原本回來后都好多了,珠珠懷孕以后,他就又恢復如初了。
他只聽見弟弟開了門,好像說了什么,但沒聽清說的什么。
輕輕的敲門聲傳來。
珠珠頭埋在他的肩膀上睡覺,似乎沒有察覺。
他輕輕的抽出來胳膊起身,拿起搭在床頭上長袖長褲的藍色睡衣穿上。
為了不發出聲音,他赤著腳走在木質的地板上。
一打開門,陳宴河就遞了一個對折的線稿紙過來。
陳宴河知道嫂嫂在睡覺,說話的聲音也小小的。
“是隔壁的王靜姐姐拿過來的,讓我盡快給嫂嫂,還說不能讓人知道她來過。
她好像被人打過,臉上好多傷,下巴還腫了。
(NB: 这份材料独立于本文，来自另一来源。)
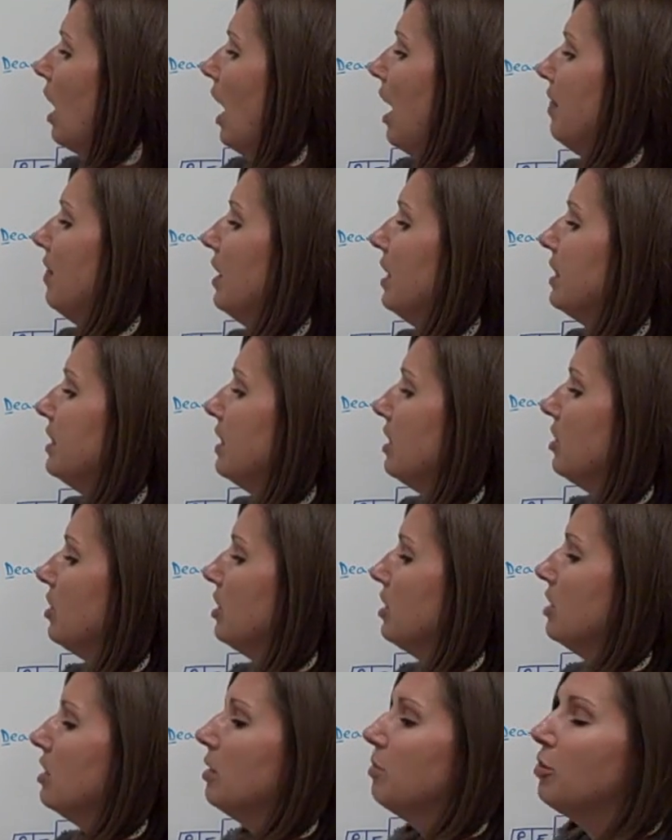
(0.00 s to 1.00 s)
And then
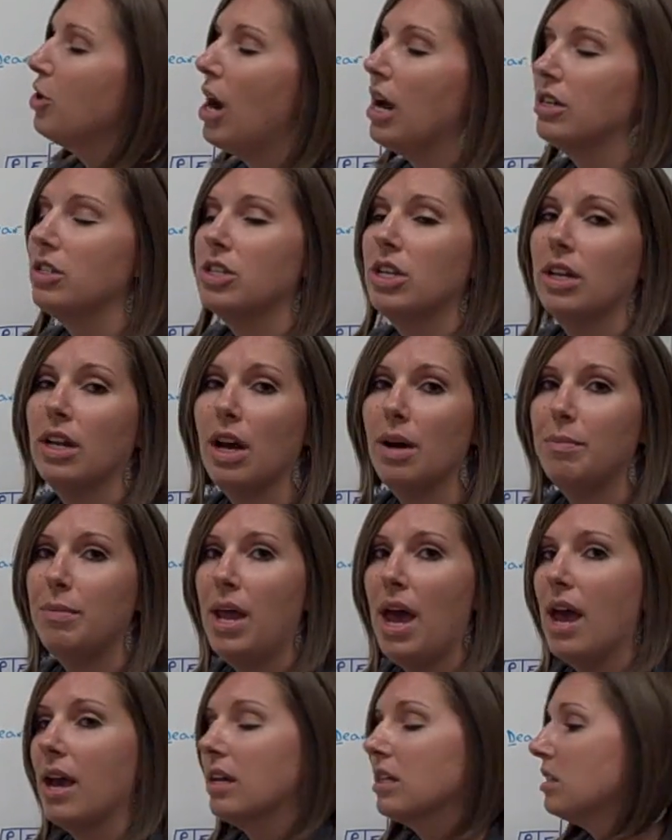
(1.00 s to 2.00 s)
addition and subtraction come
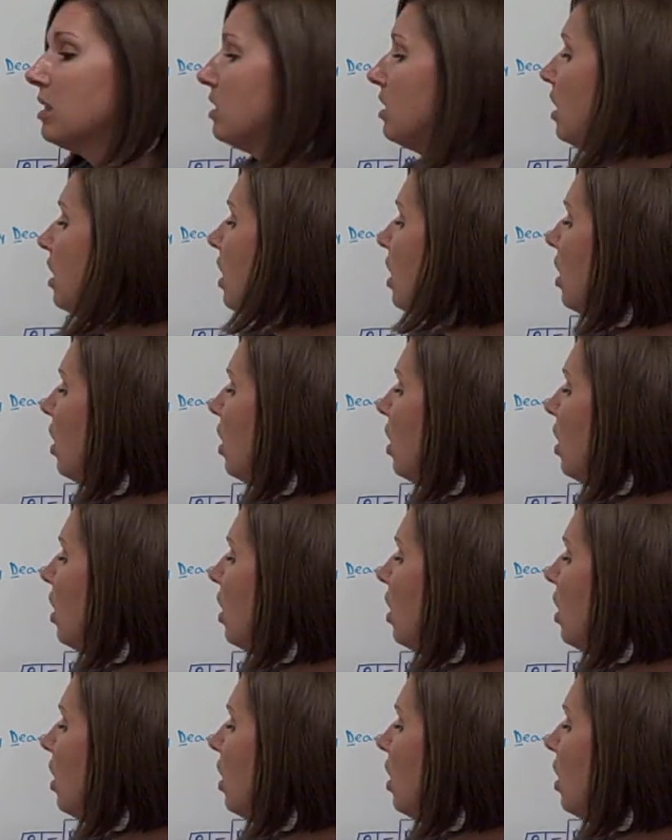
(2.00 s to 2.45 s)
next.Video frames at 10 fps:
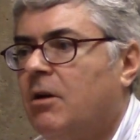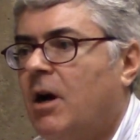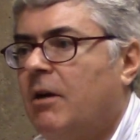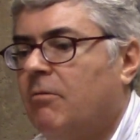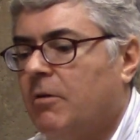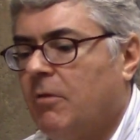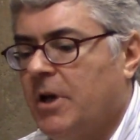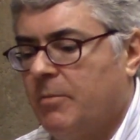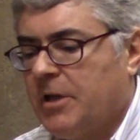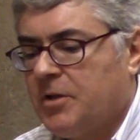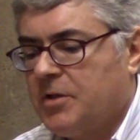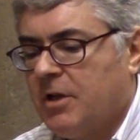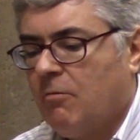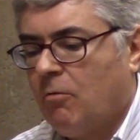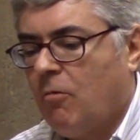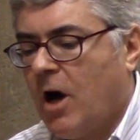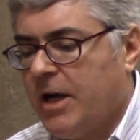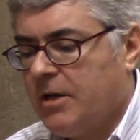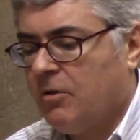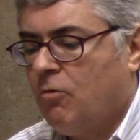You know, I read about this thing where
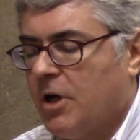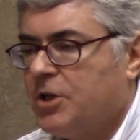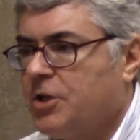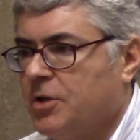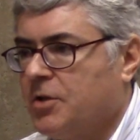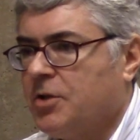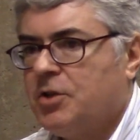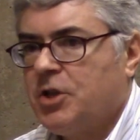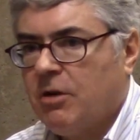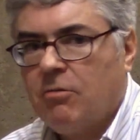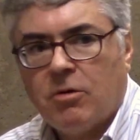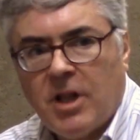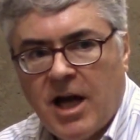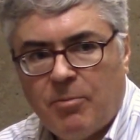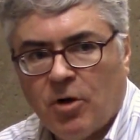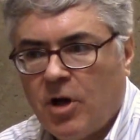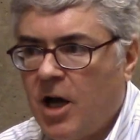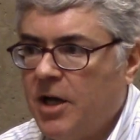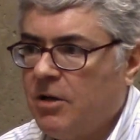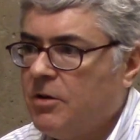Wyden questions this General Clapper guy.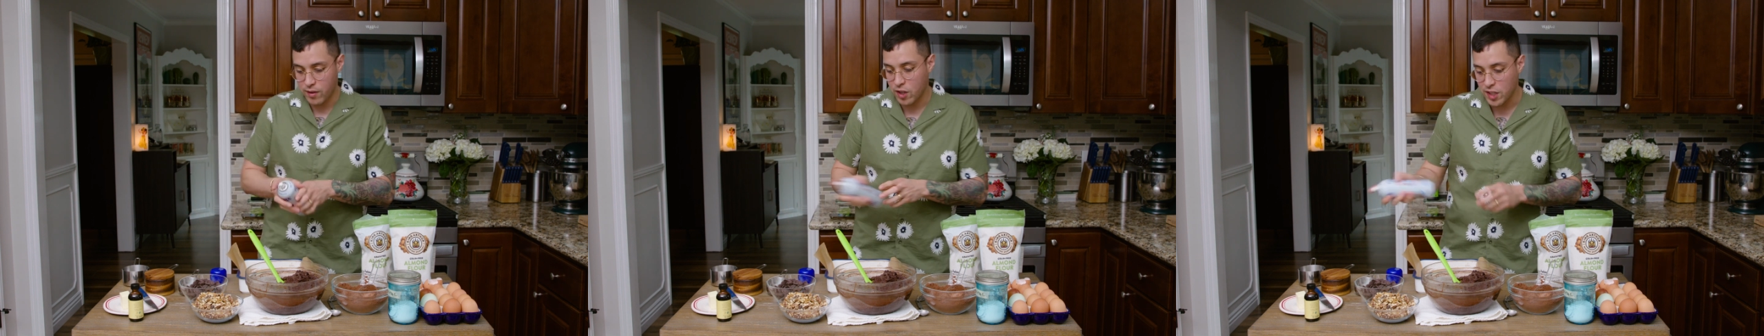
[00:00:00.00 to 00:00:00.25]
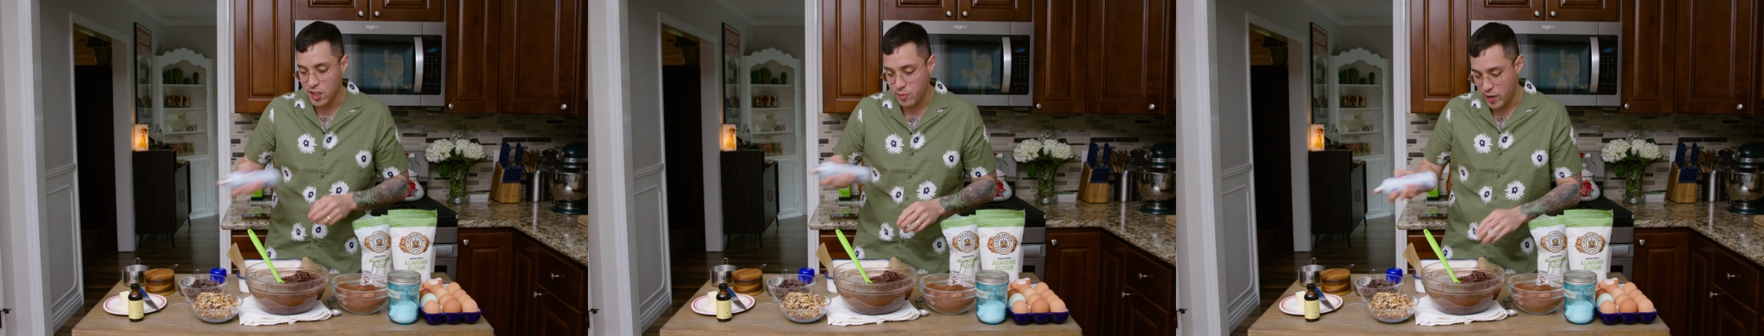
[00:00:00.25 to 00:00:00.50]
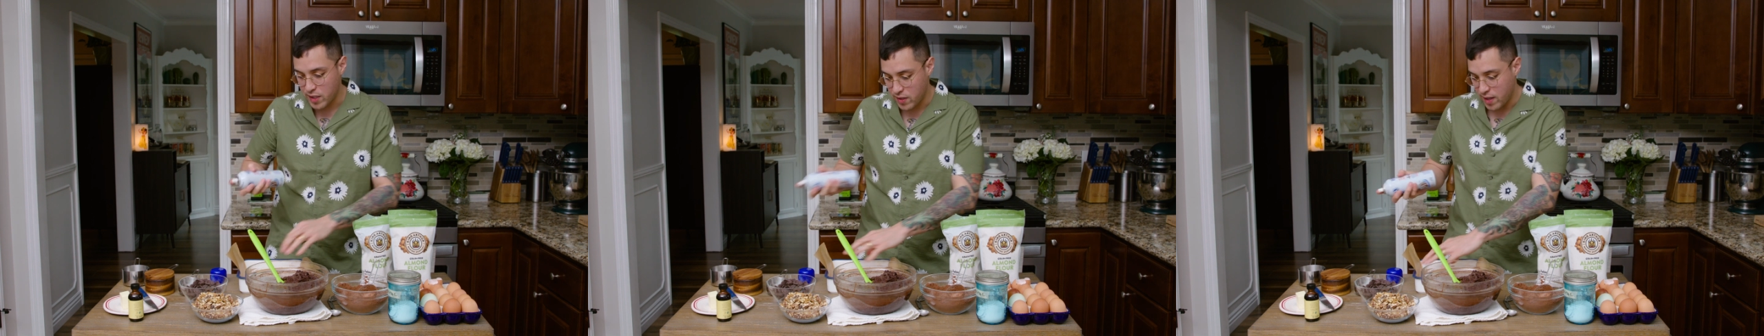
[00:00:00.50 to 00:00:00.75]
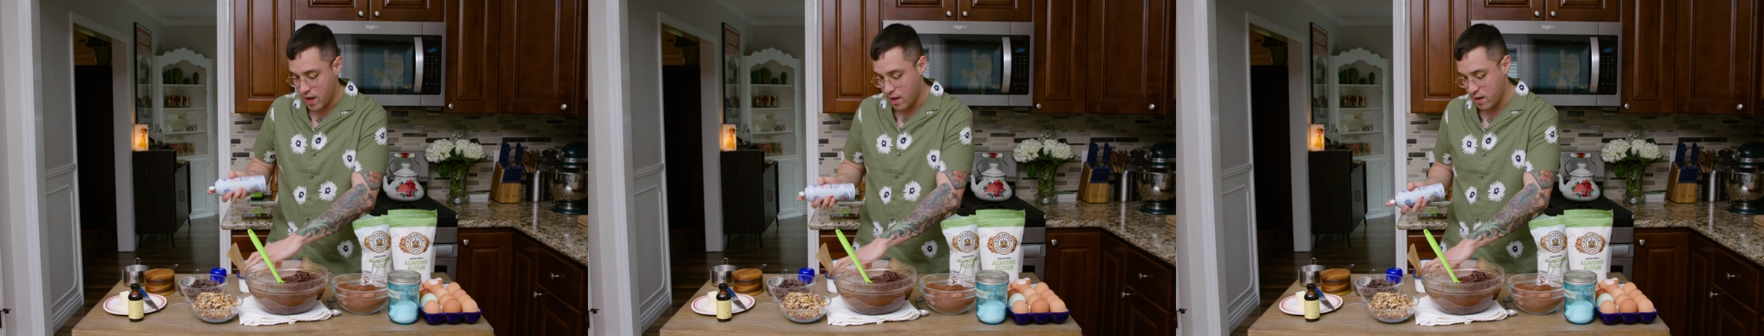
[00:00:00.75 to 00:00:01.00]
cooking spray
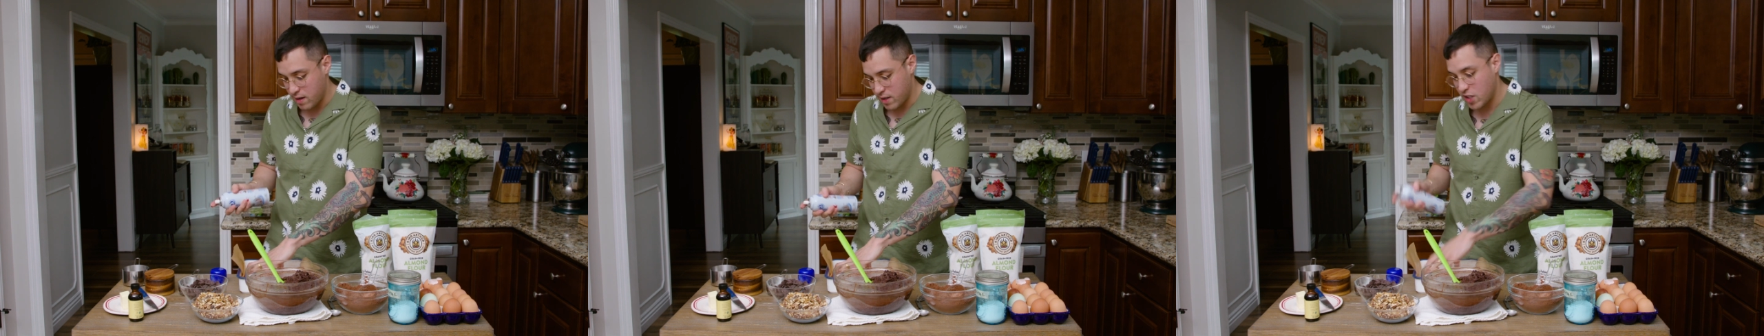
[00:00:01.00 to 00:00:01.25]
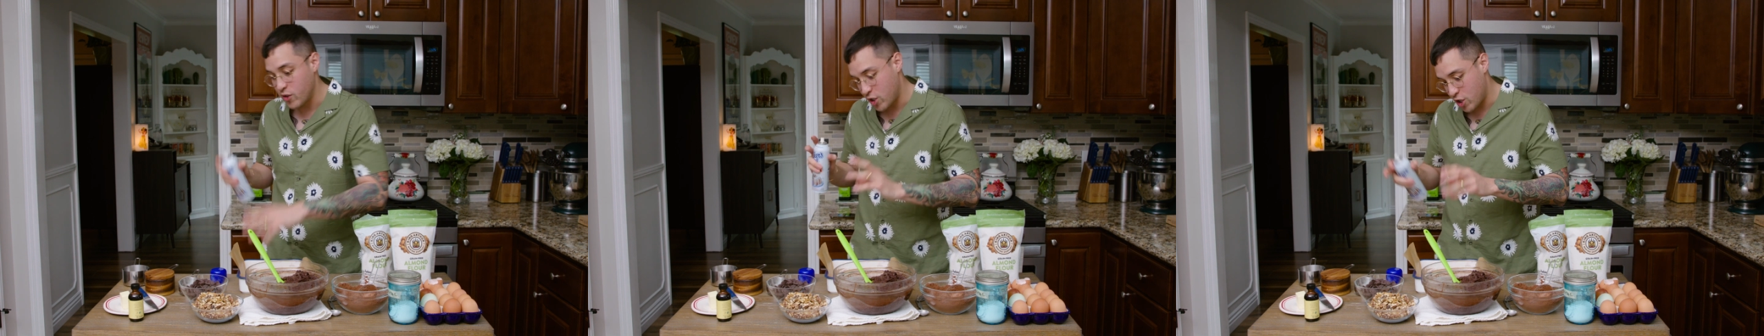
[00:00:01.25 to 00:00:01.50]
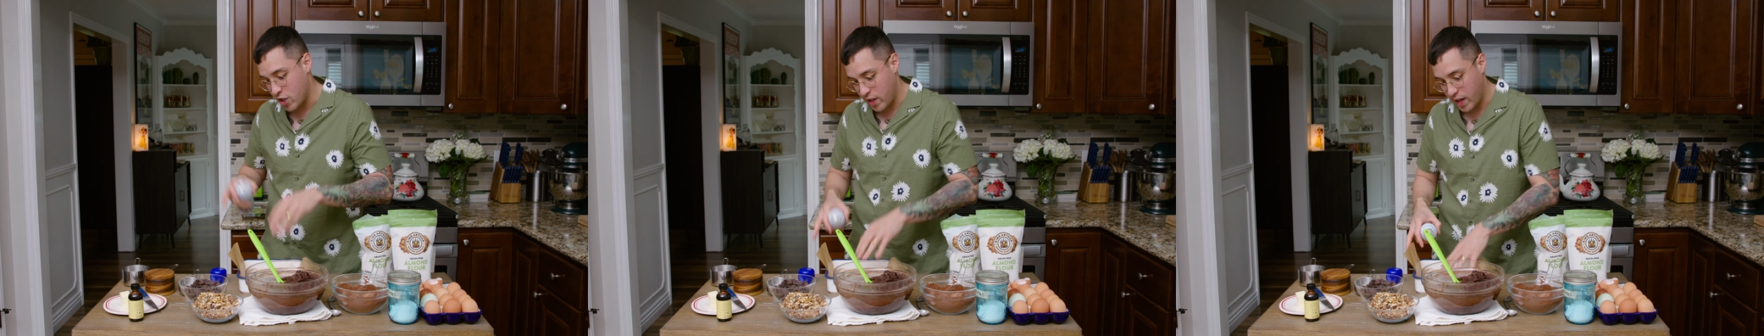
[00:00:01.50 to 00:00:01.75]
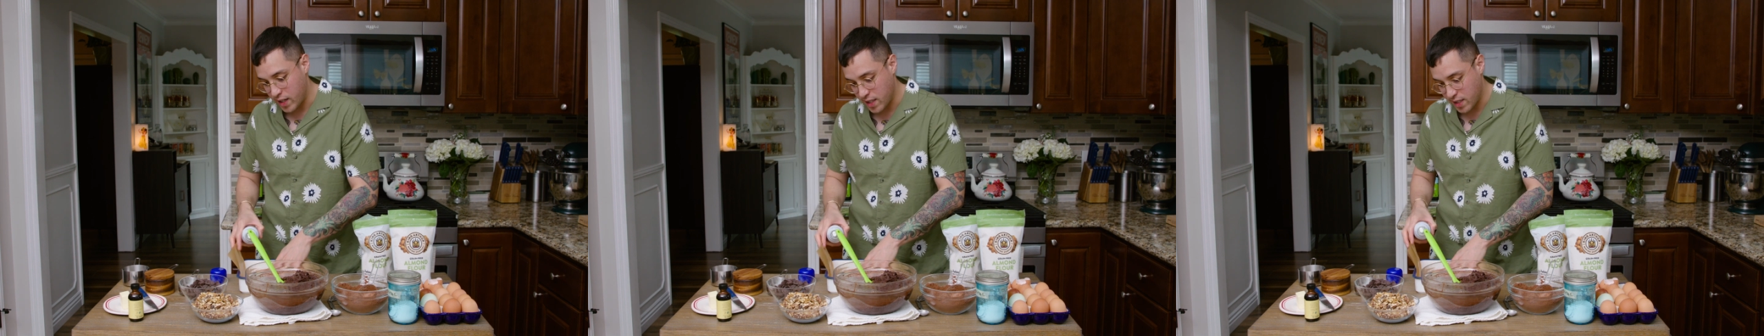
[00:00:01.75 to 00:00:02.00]
to ensure
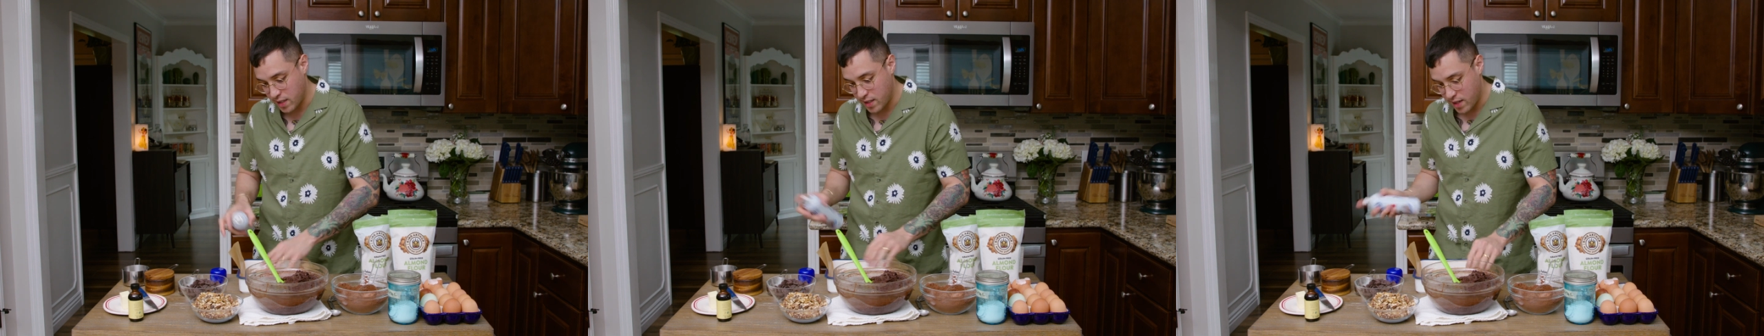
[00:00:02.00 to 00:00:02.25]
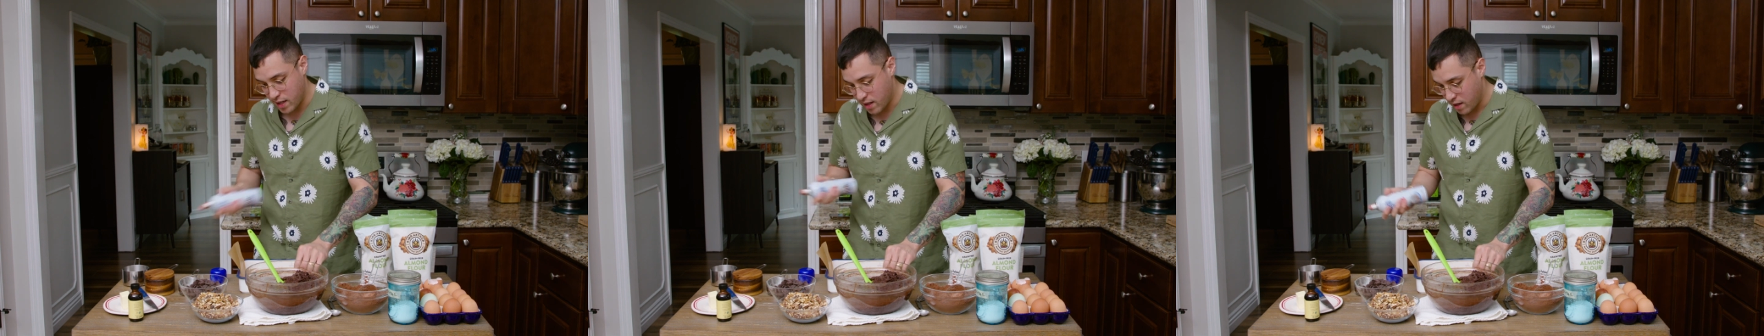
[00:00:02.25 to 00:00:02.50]
that it doesn't stick.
”
陳清河打開對折的線稿紙,看見里面歪歪扭扭的一排字:何鳳英要去革命小組工作站舉報齊茵,小心。
他看完趕緊讓弟弟下樓喊爸爸起床。
他則是進屋找衣服換上。
姜喜珠聽見淅淅索索的聲音,從被窩里伸出一只胳膊,拿起桌上的鬧鈴看時間。
“今天上班這么早嗎?”
才四點半。
陳清河一邊扣著襯衣的扣子,一邊彎腰湊近了柔聲說道。
“我有點兒事兒跟爸說,你不用顧忌奶奶,什么時候睡醒什么時候起來。
奶奶是個通情達理的人,不會說你的。”
本來還想叮囑她不要一直畫畫,想想叮囑也沒用。
她畫起畫來,那叫一個不知天地為何物。
還是他早點兒下班回來監督她好了。
姜喜珠半張臉都埋在被窩里,點了點頭,看他穿好衣服要走了,才輕聲的提醒。
“你還沒親我。”
陳清河這才反應過來,湊過去在她臉上親一口。
“我以為你每次都睡著呢。”
他每天都會在出臥室之前偷偷親她一口,每次她都在睡覺,還以為她不知道呢。
今天純屬惦記著王靜紙條上的事兒,給忘記了。
“每次下巴都要扎我一下,我怎么可能不知道。”
陳清河摸了摸下巴說道。
“那以后我不親你了,不打擾你睡覺。”
“我喜歡你出門前親我。”
姜喜珠確實喜歡。
雖然是個很小的事情,她依舊會覺得心里暖洋洋的。